Instructions to follow —
The answer must consist of each line below that holds the word "frames", copied as it stands.

Stored items
········

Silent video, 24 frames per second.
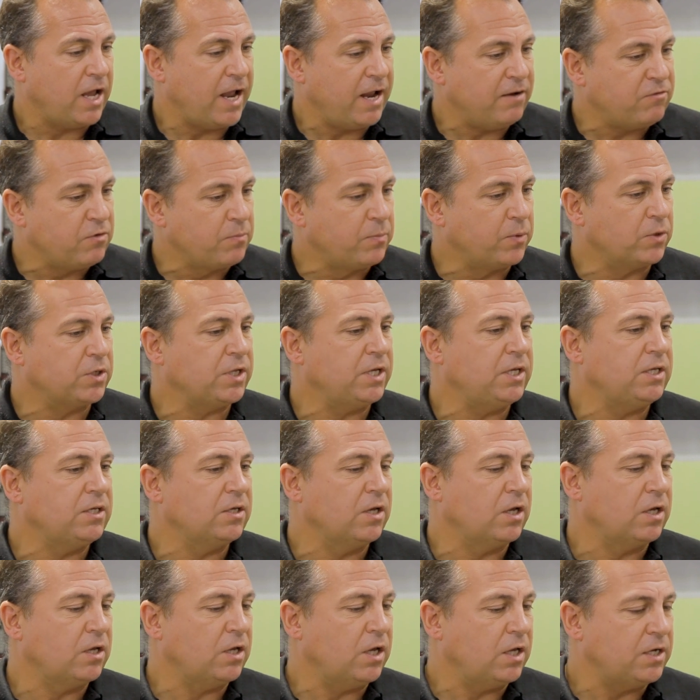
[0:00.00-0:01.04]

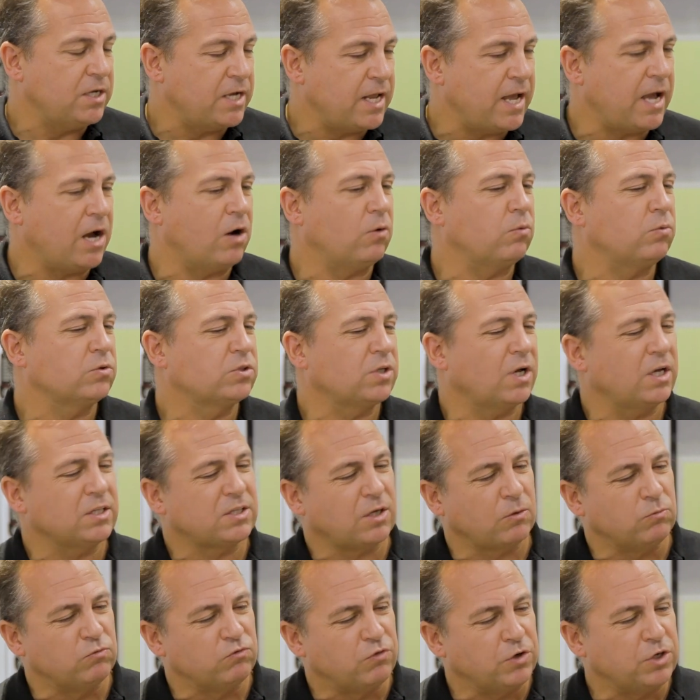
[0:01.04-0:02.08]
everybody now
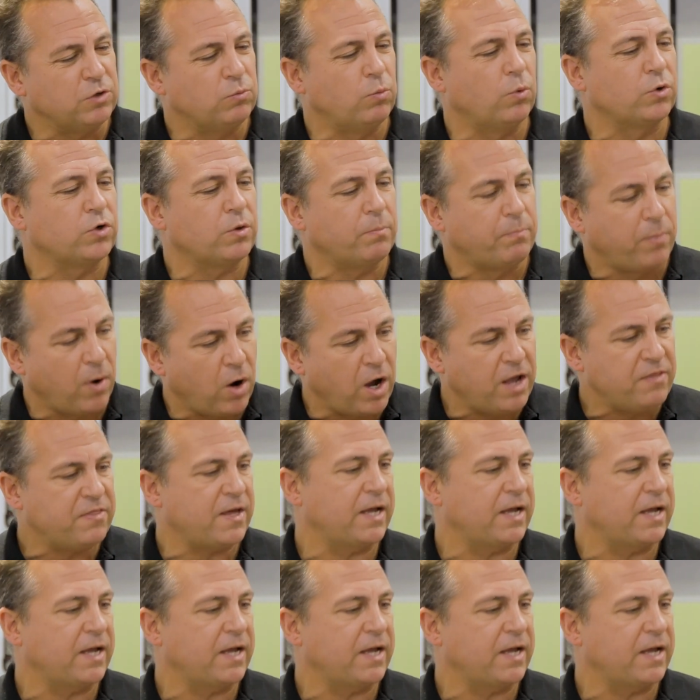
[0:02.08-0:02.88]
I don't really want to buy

········

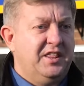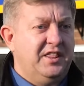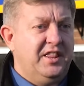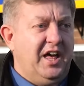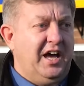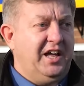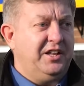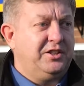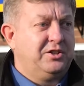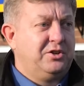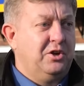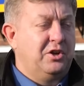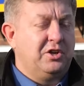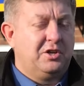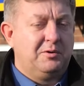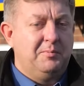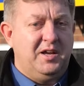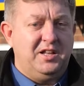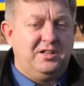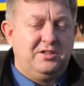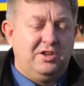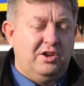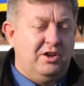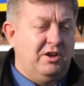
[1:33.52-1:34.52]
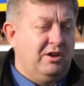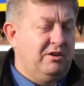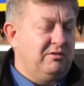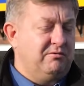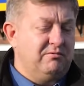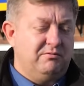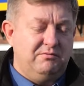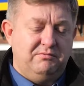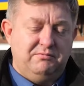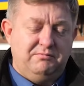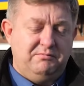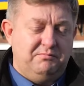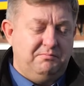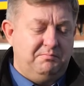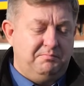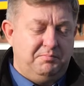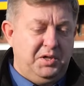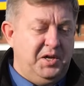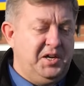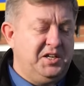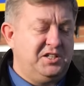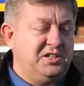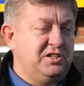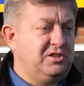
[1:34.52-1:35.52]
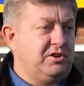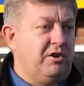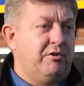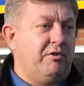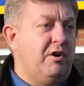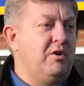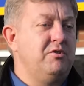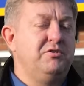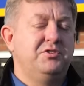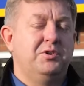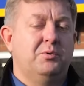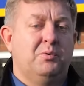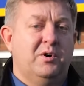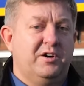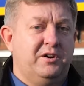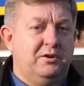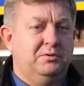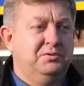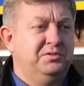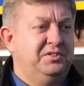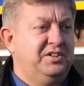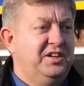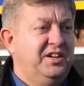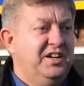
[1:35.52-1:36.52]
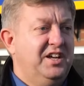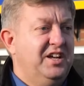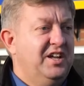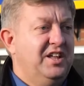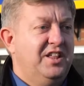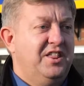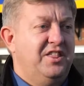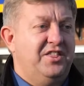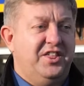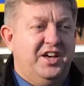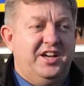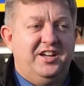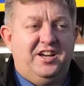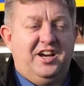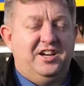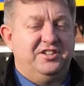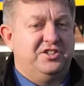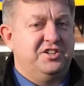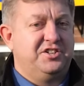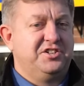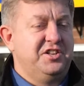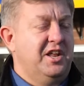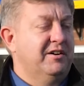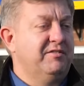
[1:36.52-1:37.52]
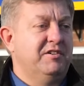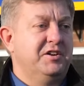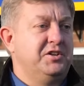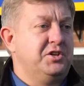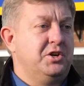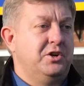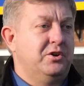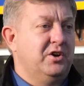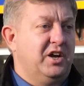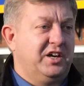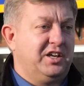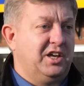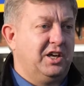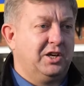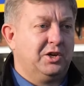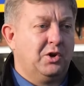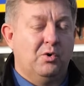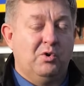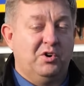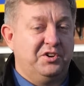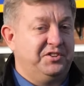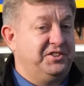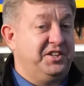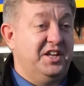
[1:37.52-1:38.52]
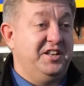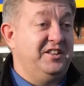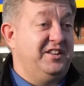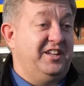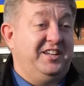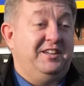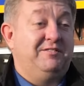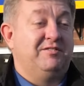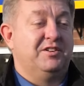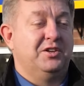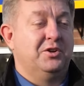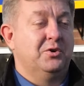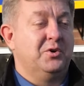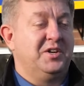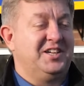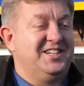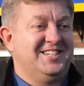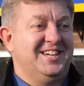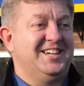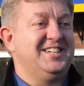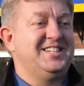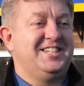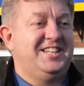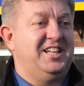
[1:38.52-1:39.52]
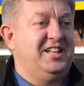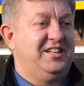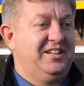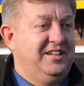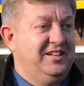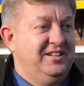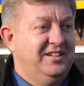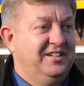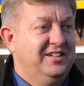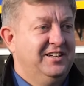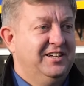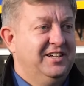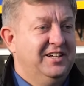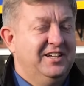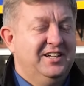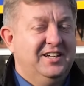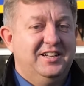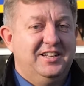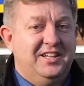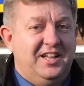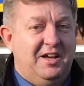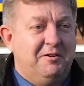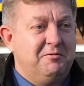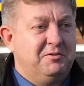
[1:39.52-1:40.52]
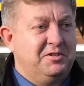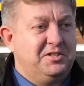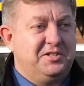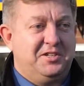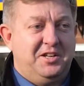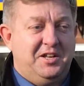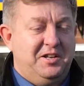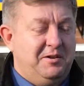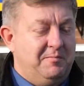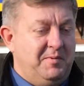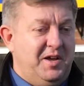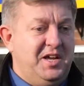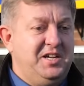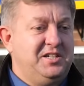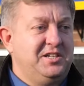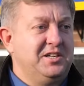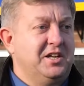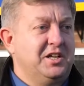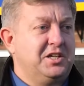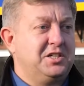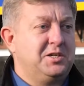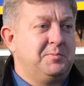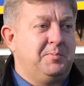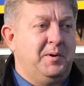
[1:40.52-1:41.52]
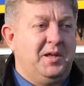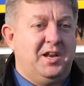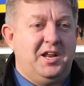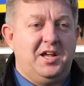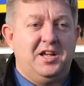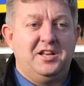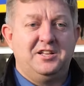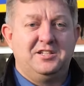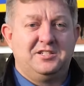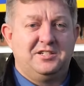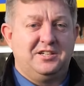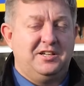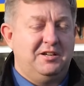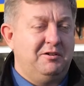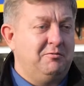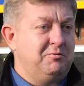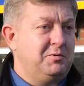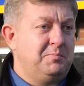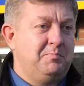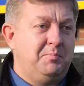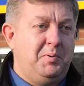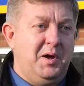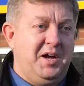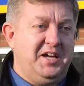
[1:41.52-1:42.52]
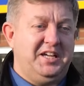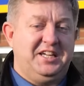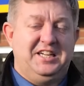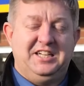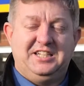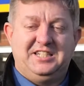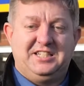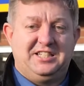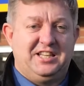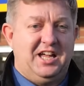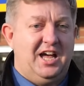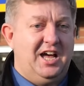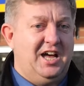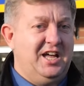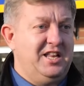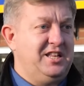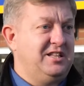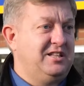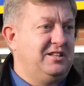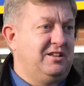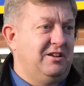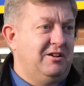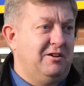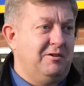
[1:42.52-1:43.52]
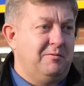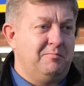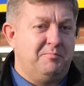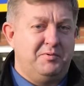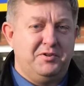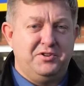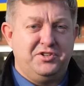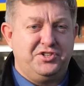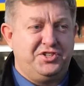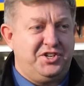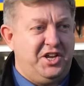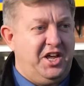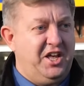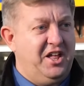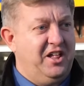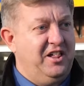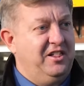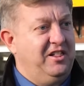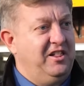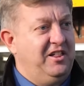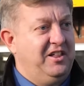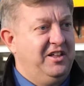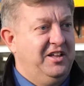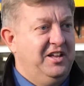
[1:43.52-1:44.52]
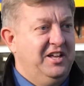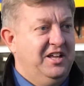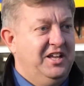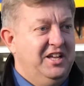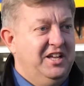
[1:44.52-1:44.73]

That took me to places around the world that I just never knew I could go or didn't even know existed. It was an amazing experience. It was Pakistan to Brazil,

········

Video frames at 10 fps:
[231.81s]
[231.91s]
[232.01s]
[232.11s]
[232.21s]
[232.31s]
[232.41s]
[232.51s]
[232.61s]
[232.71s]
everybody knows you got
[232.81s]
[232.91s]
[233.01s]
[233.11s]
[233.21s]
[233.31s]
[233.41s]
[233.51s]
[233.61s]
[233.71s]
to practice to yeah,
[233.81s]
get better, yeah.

········

Output of the task —
Silent video, 24 frames per second.
Video frames at 10 fps:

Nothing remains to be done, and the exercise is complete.